Task goal
The answer must be every line from the listing that holds the string "with".

◇ ◇ ◇ ◇

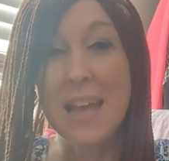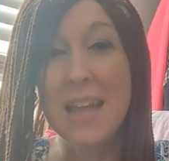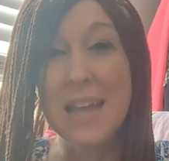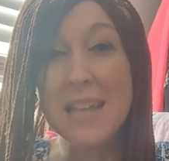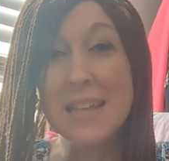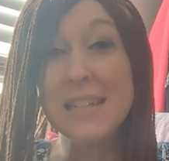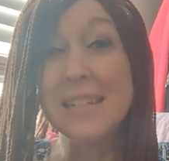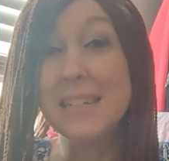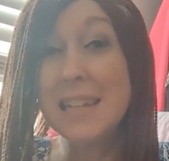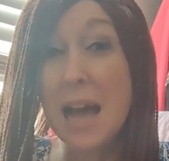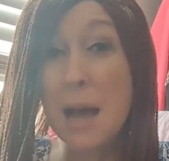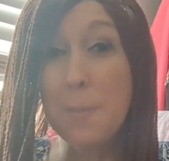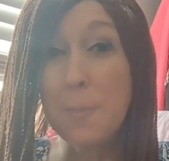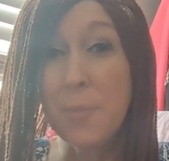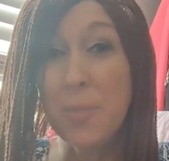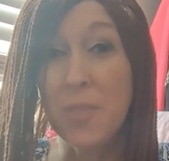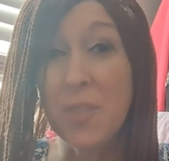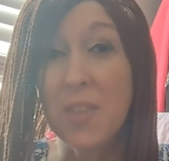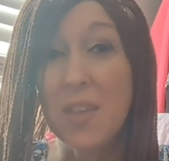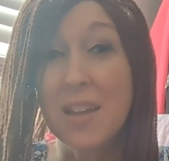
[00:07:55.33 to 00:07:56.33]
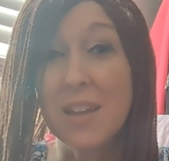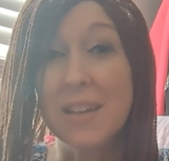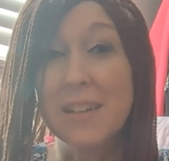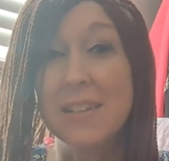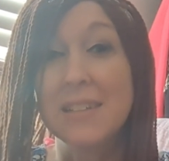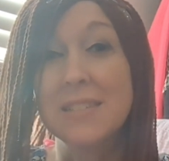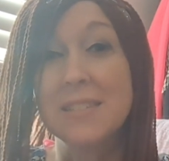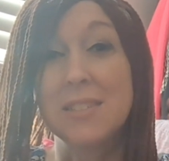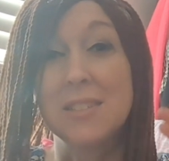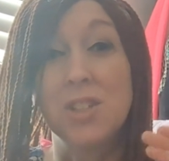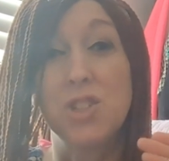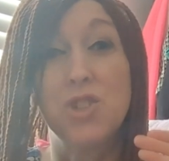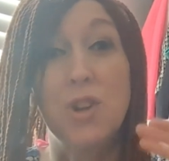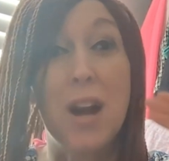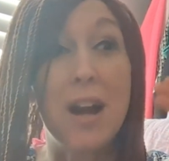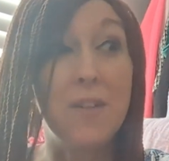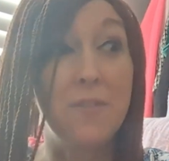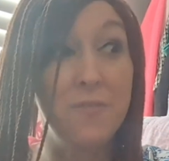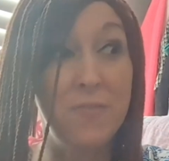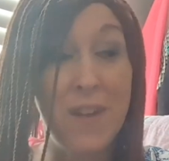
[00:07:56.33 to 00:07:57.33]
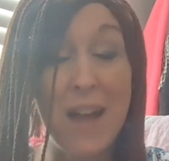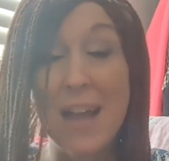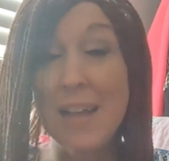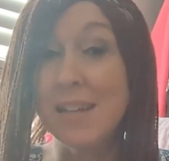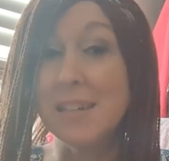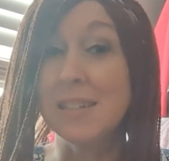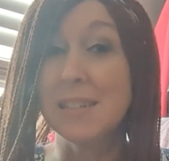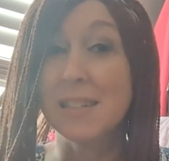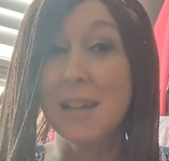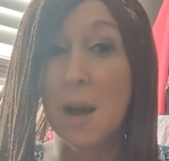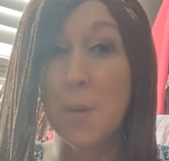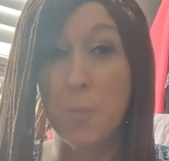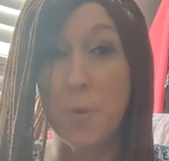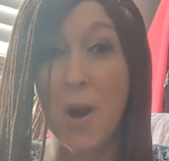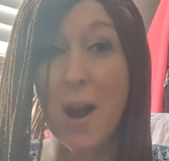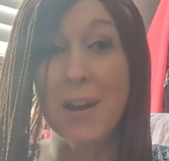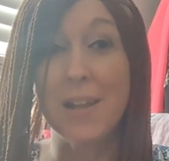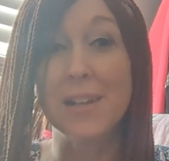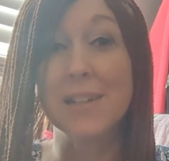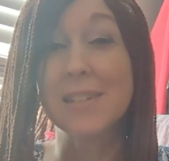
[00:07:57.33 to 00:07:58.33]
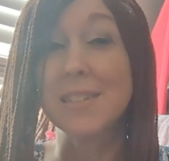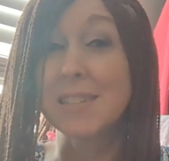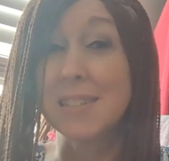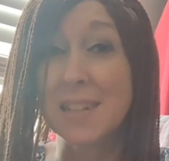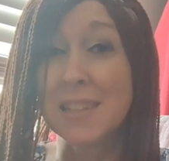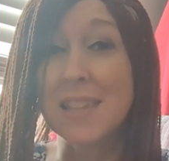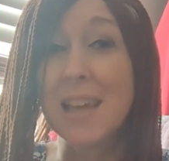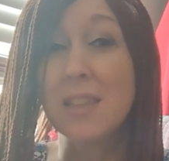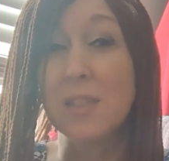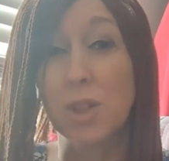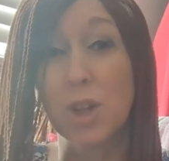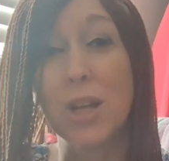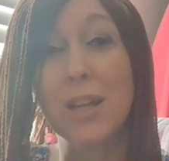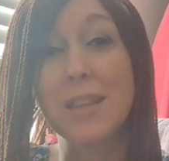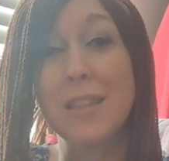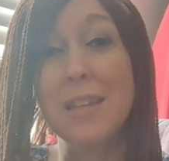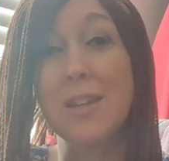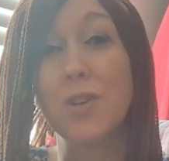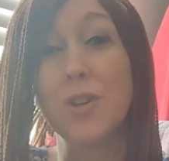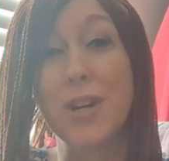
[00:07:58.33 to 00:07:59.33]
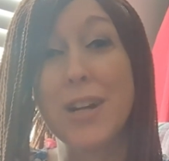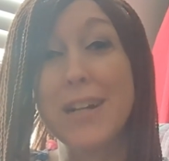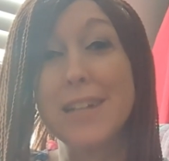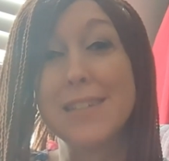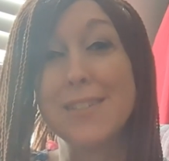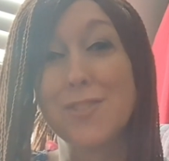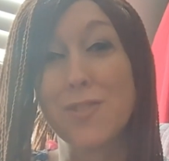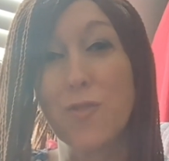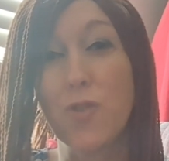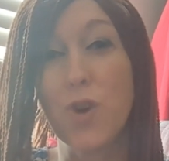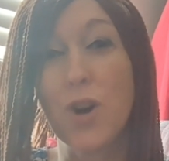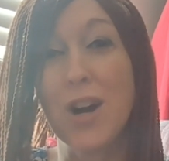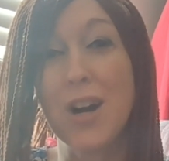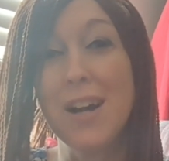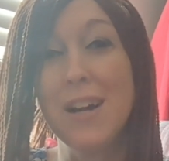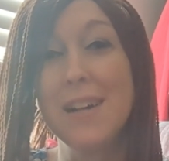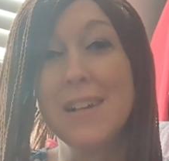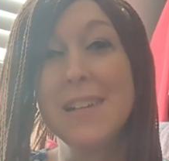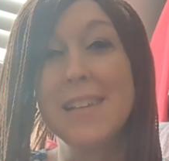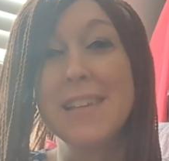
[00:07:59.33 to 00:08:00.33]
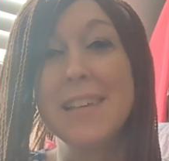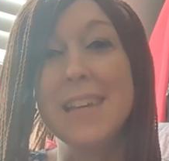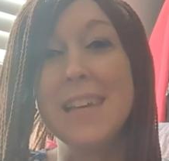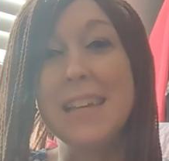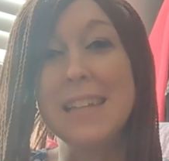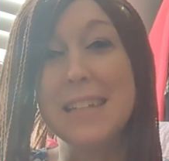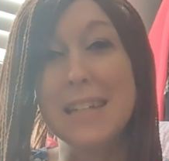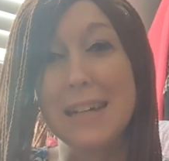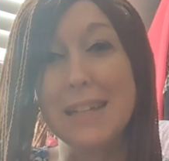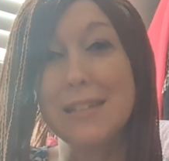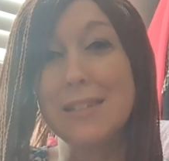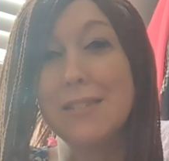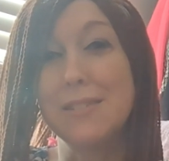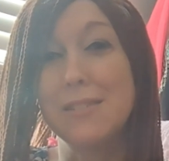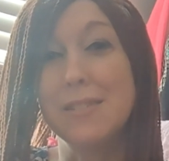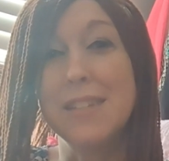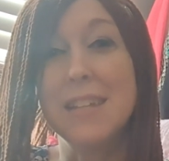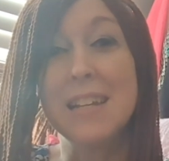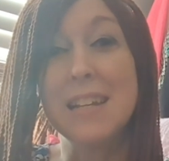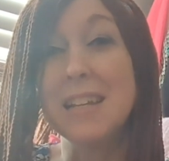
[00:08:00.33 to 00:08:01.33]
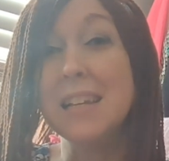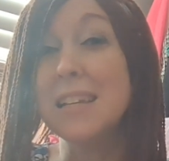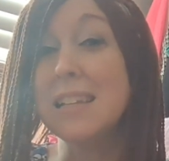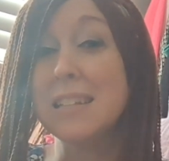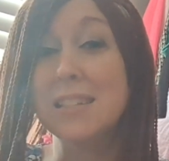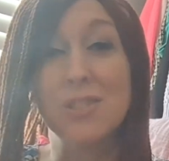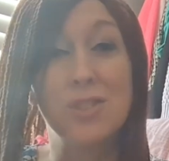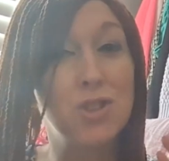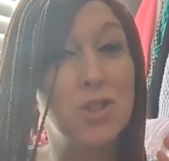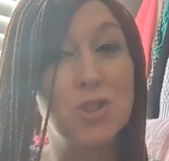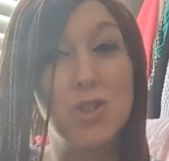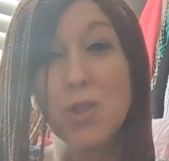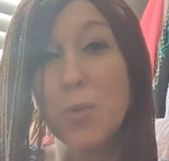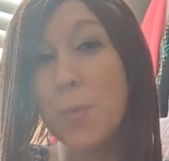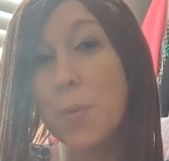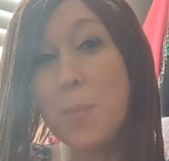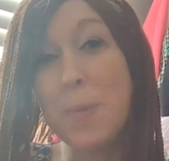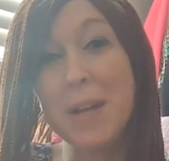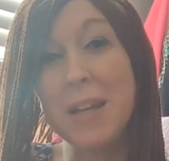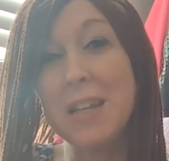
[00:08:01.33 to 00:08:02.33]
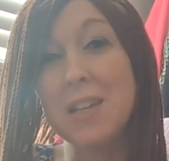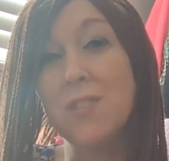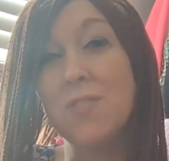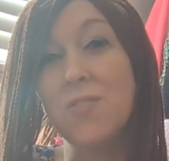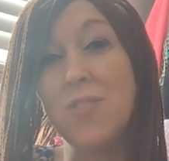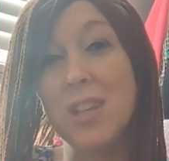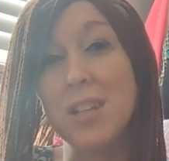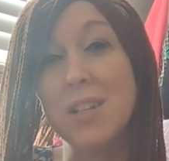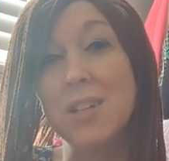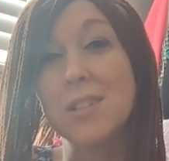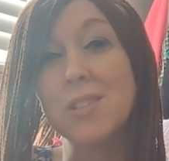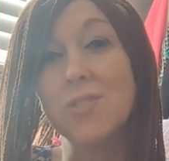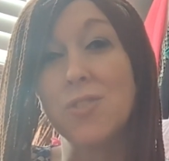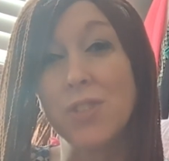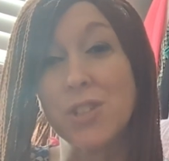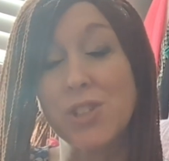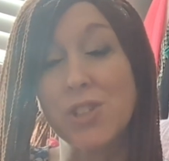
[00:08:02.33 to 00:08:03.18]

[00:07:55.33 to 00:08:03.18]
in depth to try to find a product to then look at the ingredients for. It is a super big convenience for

◇ ◇ ◇ ◇

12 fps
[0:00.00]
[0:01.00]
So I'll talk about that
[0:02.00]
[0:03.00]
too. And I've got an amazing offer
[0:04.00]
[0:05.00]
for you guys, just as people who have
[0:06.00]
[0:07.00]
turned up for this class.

◇ ◇ ◇ ◇

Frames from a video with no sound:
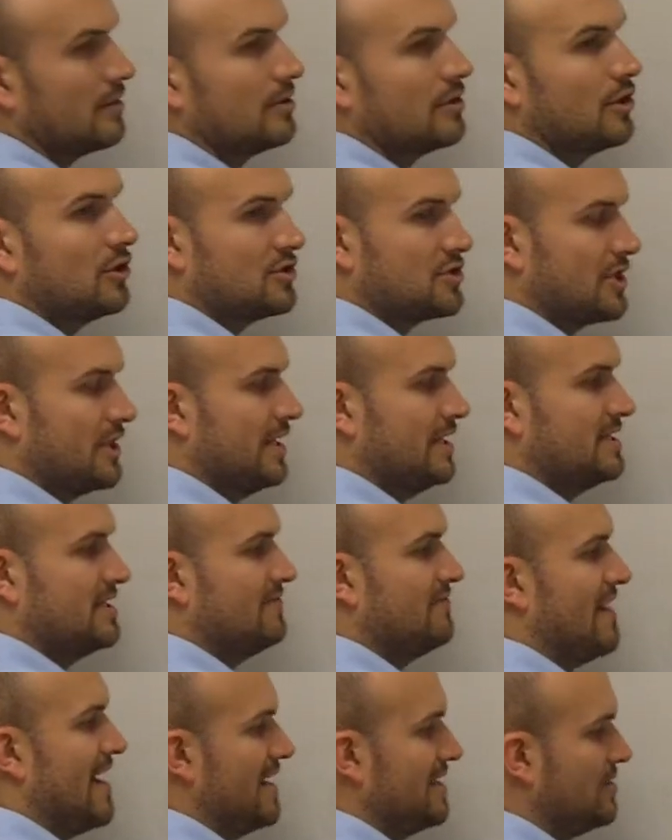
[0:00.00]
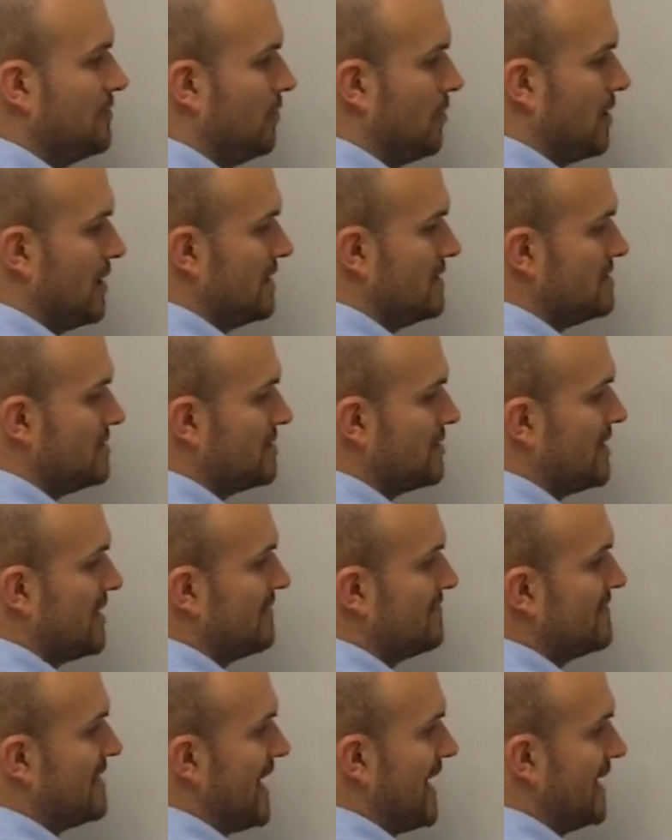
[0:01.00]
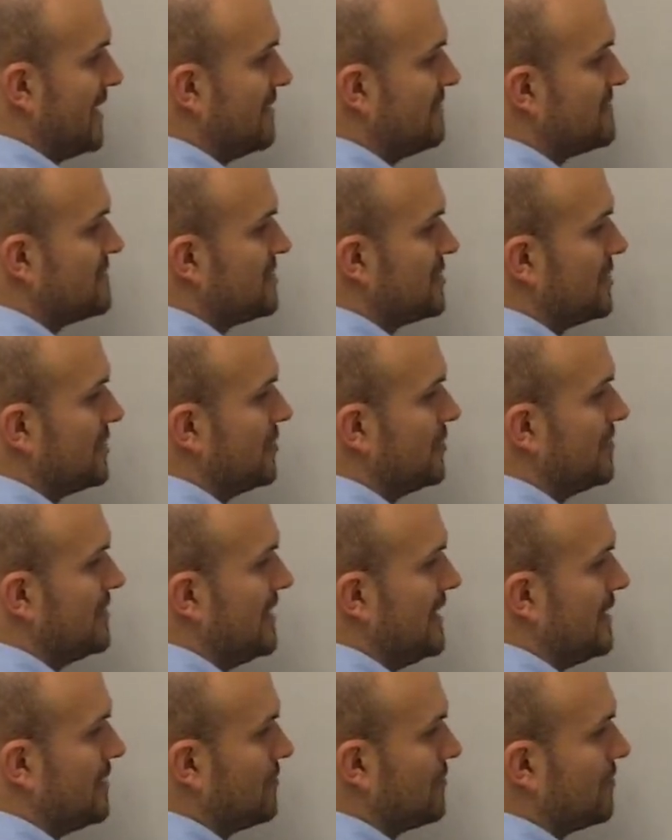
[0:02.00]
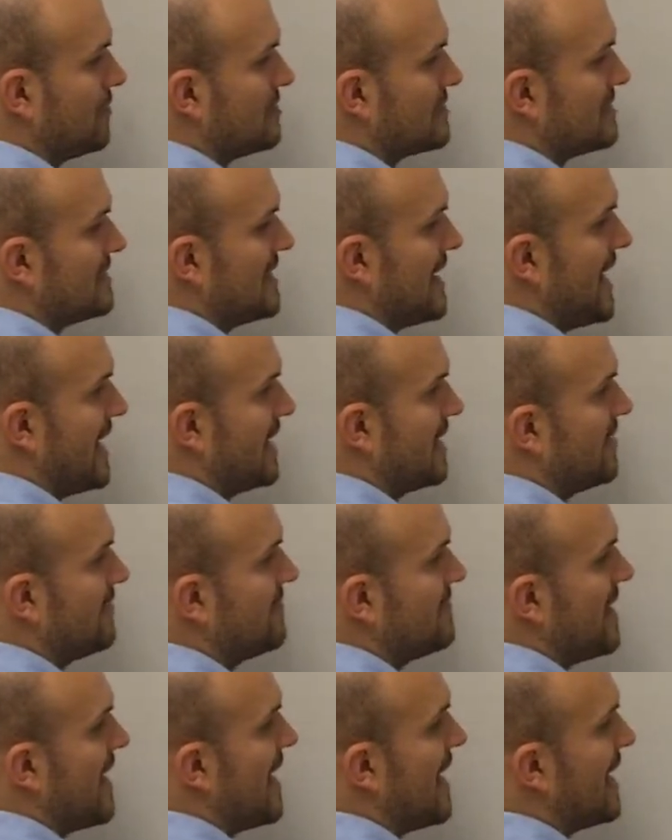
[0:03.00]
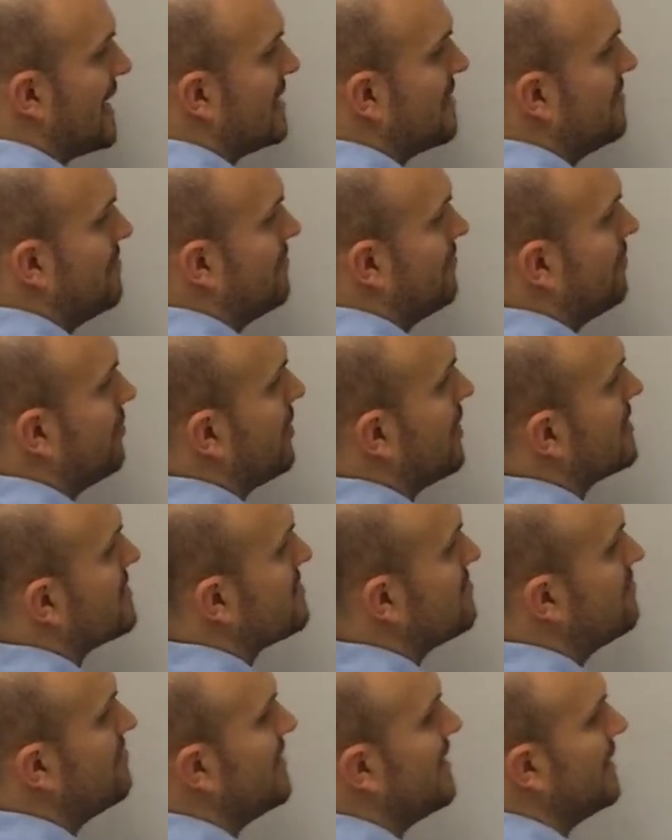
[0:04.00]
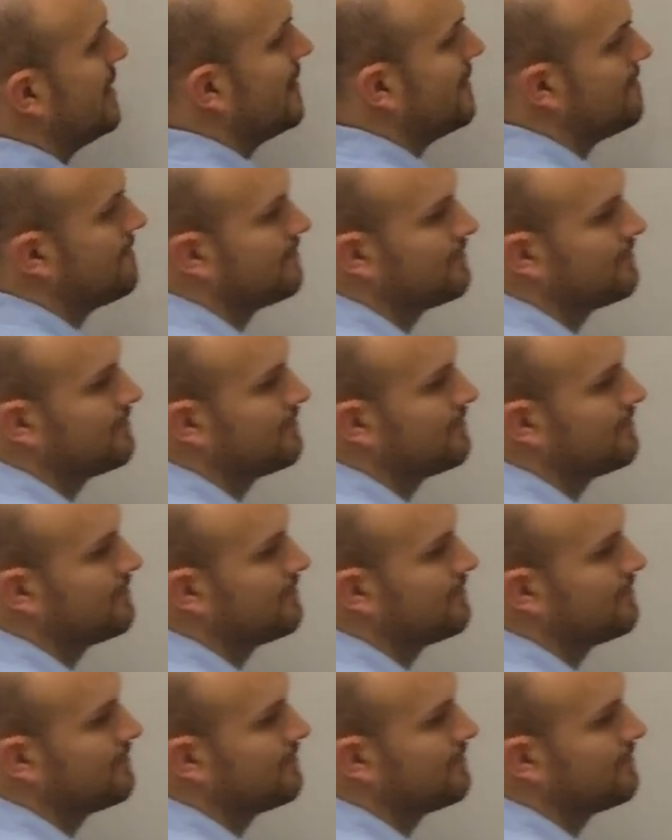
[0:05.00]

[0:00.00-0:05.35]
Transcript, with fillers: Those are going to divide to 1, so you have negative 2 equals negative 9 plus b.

◇ ◇ ◇ ◇

Task answer
Frames from a video with no sound:
Transcript, with fillers: Those are going to divide to 1, so you have negative 2 equals negative 9 plus b.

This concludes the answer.